Publicacao/Comunicacao
Intimação - Sentença
SENTENÇA
Não encontrados valores suficientes para a satisfação da dívida, por meio do SISBAJUD, RENAJUD e a realização de penhora por oficial de justiça em desfavor da executada, a parte autora indicou, mais uma vez, a realização de novos atos constritivos. No entanto, percebe-se que o exequente se limitou a postular diligências do judiciário e sua repetição, sem apresentar, no mínimo, a existência de bens. Os genéricos pedidos constritivos não possuem lastro probatório para o seu manejo, notadamente porque já utilizadas as ferramentas SISBAJUD, em que houve a busca de ativos pertencentes aos executados, em todas as suas contas bancárias na modalidade teimosinha, o que também alcança eventuais investimentos; e RENAJUD, com a consulta de todos os veículos em nome da parte executada. Todas estas diligências sinalizaram pela ausência de bens, ao passo que a parte exequente também demonstrou desconhecê-los, motivo pelo qual, uma vez não indicado com precisão as razões ou qualquer elemento concreto para a reiteração da ordem de SISBAJUD, INDEFIRO o pedido da parte exequente. Por fim, além das diligências realizadas tenham sido infrutíferas, após a tentativa de penhorar os bens da parte executada, a exequente, devidamente intimada do ato, apenas postulou pela nova penhora por oficial de justiça e demonstrou desconhecer a existência de bens para a satisfação da dívida.
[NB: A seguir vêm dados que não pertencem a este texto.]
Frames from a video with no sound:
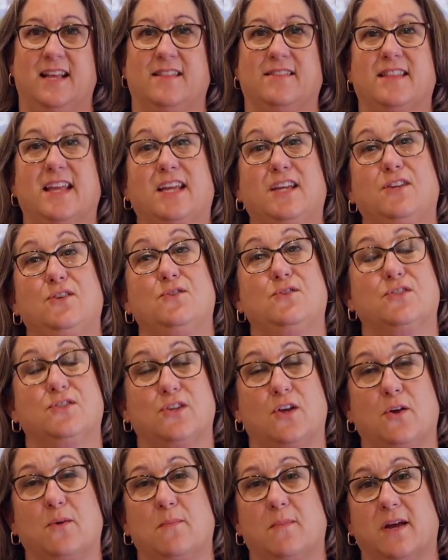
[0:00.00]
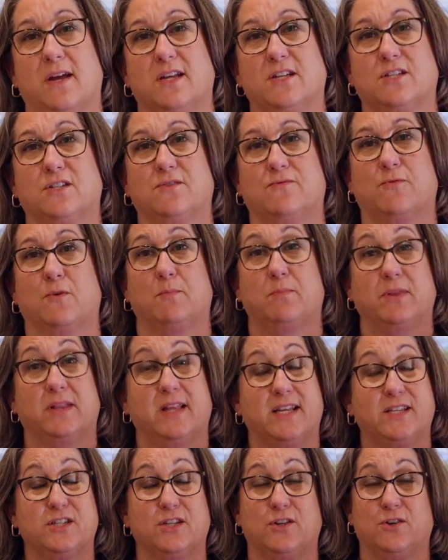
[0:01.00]
Thank you so much for
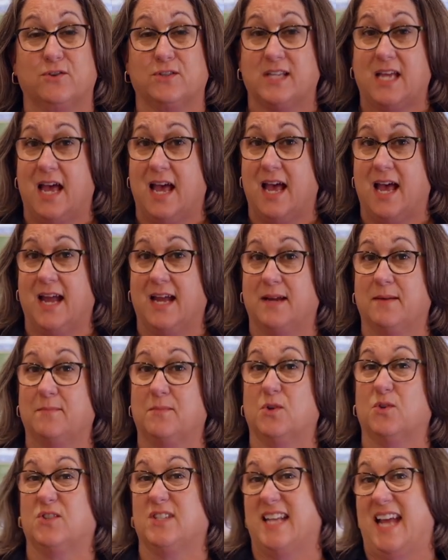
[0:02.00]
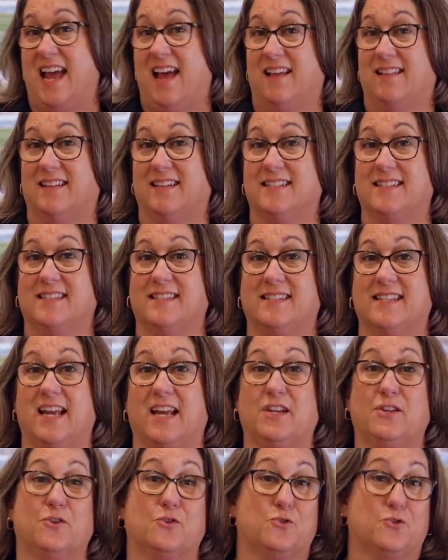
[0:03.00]
pledging your time, your talents,
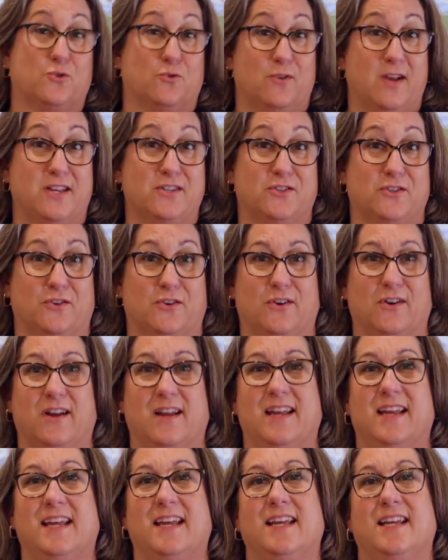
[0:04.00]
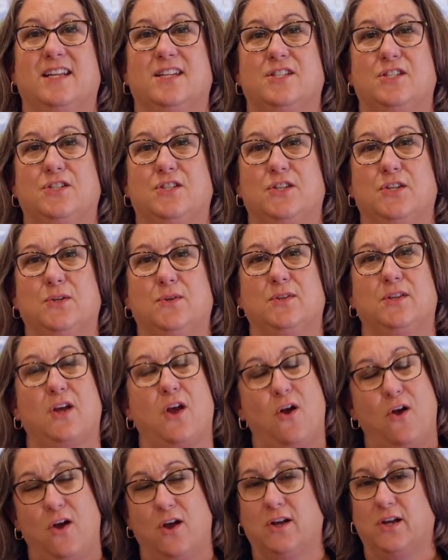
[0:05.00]
and your treasure to the
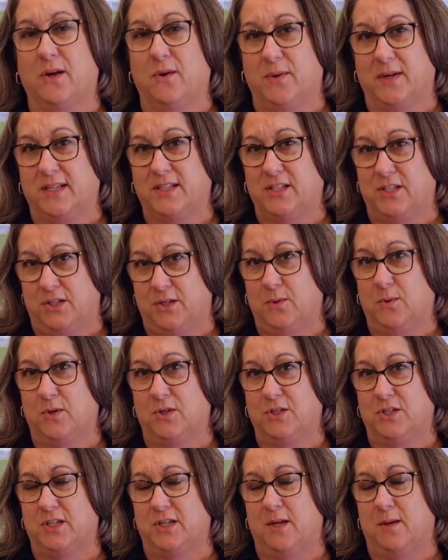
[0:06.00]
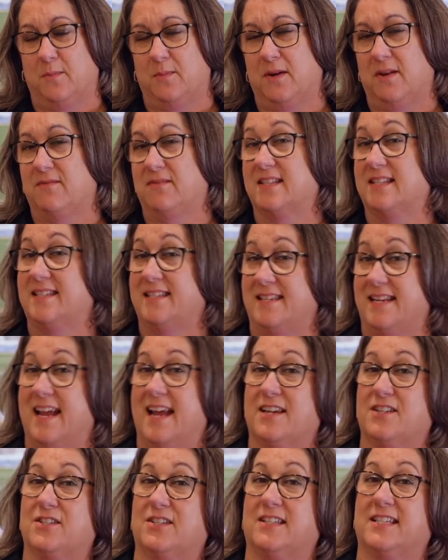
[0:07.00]
ongoing stewardship of this
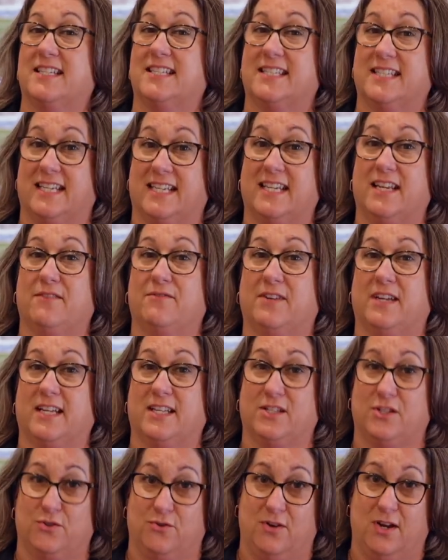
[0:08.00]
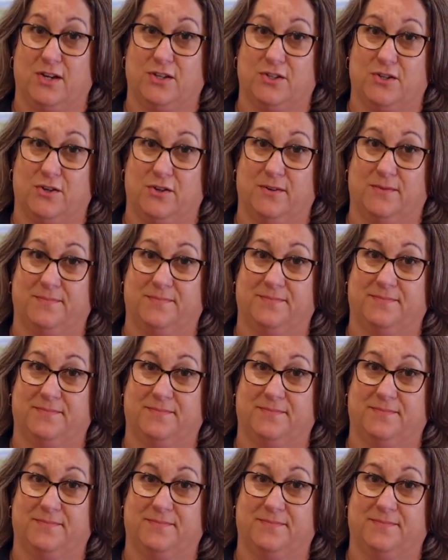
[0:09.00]
nationally significant structure.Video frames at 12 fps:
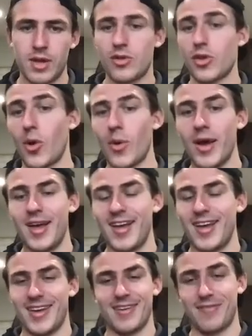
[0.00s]
So
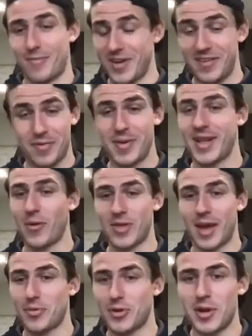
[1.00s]
for me, that was
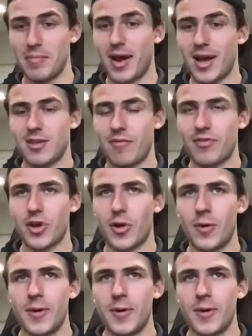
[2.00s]
absolutely massive. So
Assim, não poderá a execução tramitar ad infinitum, notadamente quando a parte exequente não apresentou bens[1], razão pela qual, com espeque nos arts. 51 e 53, § 4°, da Lei 9.099/95, JULGO EXTINTO o presente processo sem julgamento de mérito. Expeça-se certidão de dívida conforme preconiza os enunciados 75 e 76 do FONAJE, possibilitando que a parte exequente promova o protesto do nome do executado. Em virtude do desfecho da execução, procedi com a exclusão da restrição realizada por meio do RENAJUD (anexo). P. R. I. Após o trânsito em julgado providencie as baixas necessárias e o arquivamento dos autos. Cumpra-se. Fernando da Fonsêca Melo Juiz Titular [1] Segundo a egrégia turma recursal mato-grossense “esgotadas as diligências a cargo da parte ou de ofício, sem a localização de bens penhoráveis, cabe a extinção da execução. É ônus do credor informar os bens do devedor sujeitos à constrição judicial” (TJMT, RI nº 1000013-50.2024.8.11.0004, rel. Eulice Jaqueline da Costa Silva Cherulli, Primeira Turma Recursal, j. 14/10/2024, DJe: 17/10/2024).